Task to carry out:
Please set down only the lines below starting with the line with "[00:00:01.27]" and going on through the line with "[00:00:02.33]", verbatim and without pictures.

** Opening Data provided block **

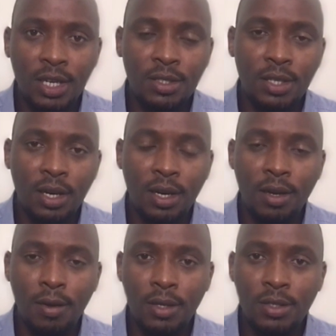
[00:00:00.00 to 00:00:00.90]
as
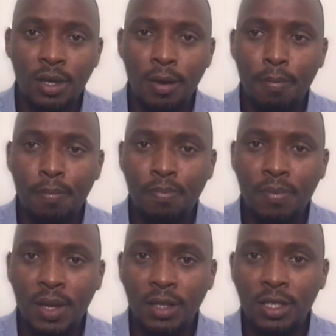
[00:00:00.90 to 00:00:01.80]

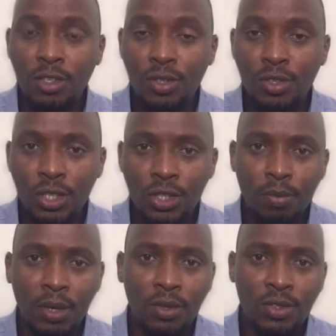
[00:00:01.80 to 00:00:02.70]
an
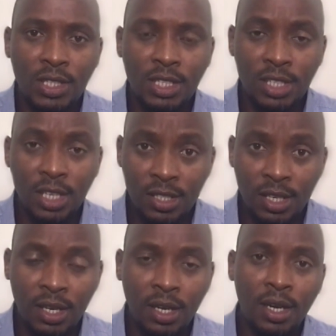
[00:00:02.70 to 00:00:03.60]
institution, but also as a
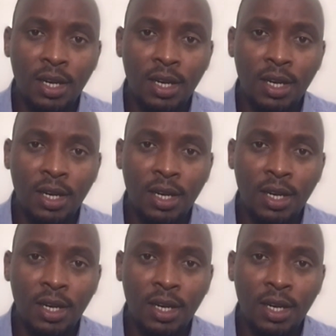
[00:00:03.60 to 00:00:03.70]
sector,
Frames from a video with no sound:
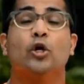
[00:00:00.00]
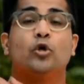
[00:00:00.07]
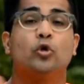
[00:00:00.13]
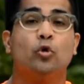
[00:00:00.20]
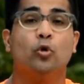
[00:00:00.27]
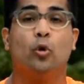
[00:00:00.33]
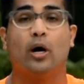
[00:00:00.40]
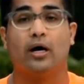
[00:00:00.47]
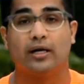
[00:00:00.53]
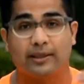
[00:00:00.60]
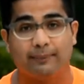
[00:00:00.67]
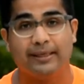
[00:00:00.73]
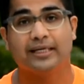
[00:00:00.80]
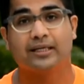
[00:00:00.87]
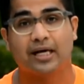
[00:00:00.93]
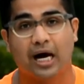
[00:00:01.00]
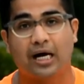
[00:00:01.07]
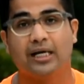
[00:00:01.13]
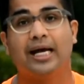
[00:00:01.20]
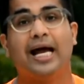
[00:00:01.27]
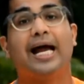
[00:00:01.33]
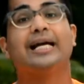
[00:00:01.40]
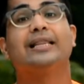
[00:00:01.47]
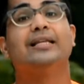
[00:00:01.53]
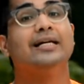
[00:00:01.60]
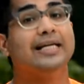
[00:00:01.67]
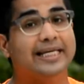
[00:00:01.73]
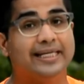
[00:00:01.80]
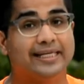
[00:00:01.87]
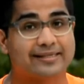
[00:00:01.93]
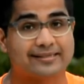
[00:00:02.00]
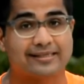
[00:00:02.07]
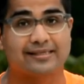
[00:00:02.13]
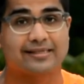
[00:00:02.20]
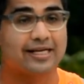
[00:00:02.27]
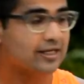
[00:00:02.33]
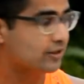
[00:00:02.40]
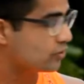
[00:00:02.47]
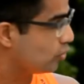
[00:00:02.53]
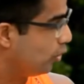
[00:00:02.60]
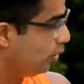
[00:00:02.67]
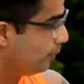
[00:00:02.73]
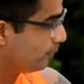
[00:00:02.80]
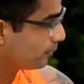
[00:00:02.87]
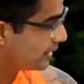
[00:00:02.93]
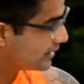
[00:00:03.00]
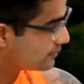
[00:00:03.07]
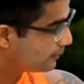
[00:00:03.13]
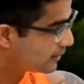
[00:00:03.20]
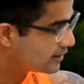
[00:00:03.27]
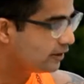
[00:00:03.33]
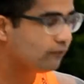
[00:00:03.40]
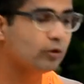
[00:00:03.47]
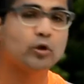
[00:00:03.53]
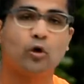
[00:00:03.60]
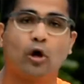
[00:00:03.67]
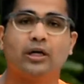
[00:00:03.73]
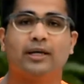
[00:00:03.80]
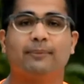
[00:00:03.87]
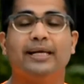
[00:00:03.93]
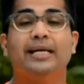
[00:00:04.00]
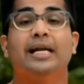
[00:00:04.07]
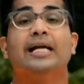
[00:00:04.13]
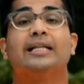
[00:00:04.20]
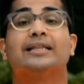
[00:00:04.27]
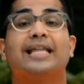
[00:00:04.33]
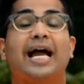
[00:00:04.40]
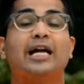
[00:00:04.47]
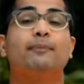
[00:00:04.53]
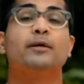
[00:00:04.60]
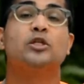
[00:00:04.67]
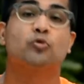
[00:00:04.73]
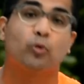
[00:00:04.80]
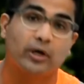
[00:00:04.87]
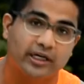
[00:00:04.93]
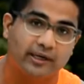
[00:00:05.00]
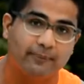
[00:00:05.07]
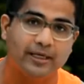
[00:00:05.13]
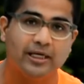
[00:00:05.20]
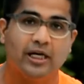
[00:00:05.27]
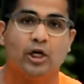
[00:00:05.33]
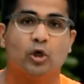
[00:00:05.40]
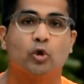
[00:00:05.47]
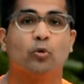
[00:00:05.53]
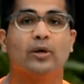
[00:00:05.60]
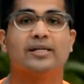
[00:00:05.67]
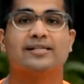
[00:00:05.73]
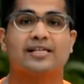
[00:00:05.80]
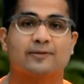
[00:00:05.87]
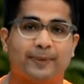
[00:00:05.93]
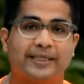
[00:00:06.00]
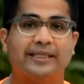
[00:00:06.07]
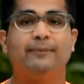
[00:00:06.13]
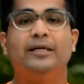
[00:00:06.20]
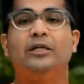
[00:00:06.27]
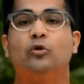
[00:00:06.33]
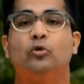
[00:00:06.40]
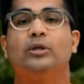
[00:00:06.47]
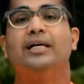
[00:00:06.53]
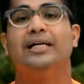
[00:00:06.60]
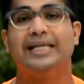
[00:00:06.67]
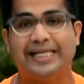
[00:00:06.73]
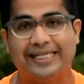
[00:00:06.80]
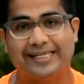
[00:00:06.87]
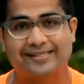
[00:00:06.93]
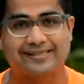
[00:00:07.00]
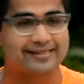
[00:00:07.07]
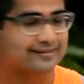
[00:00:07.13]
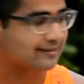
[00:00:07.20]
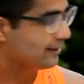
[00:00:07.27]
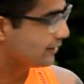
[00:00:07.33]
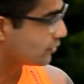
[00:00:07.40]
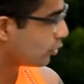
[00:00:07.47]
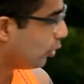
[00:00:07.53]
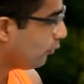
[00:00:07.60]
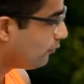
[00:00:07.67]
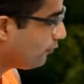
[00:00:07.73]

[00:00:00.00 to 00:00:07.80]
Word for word: to remain guard at the illnesses. So this person would not remain that much vulnerable towards susceptible to the illnesses. So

** Closing Data provided block **

Task response:
[00:00:01.27]
[00:00:01.33]
[00:00:01.40]
[00:00:01.47]
[00:00:01.53]
[00:00:01.60]
[00:00:01.67]
[00:00:01.73]
[00:00:01.80]
[00:00:01.87]
[00:00:01.93]
[00:00:02.00]
[00:00:02.07]
[00:00:02.13]
[00:00:02.20]
[00:00:02.27]
[00:00:02.33]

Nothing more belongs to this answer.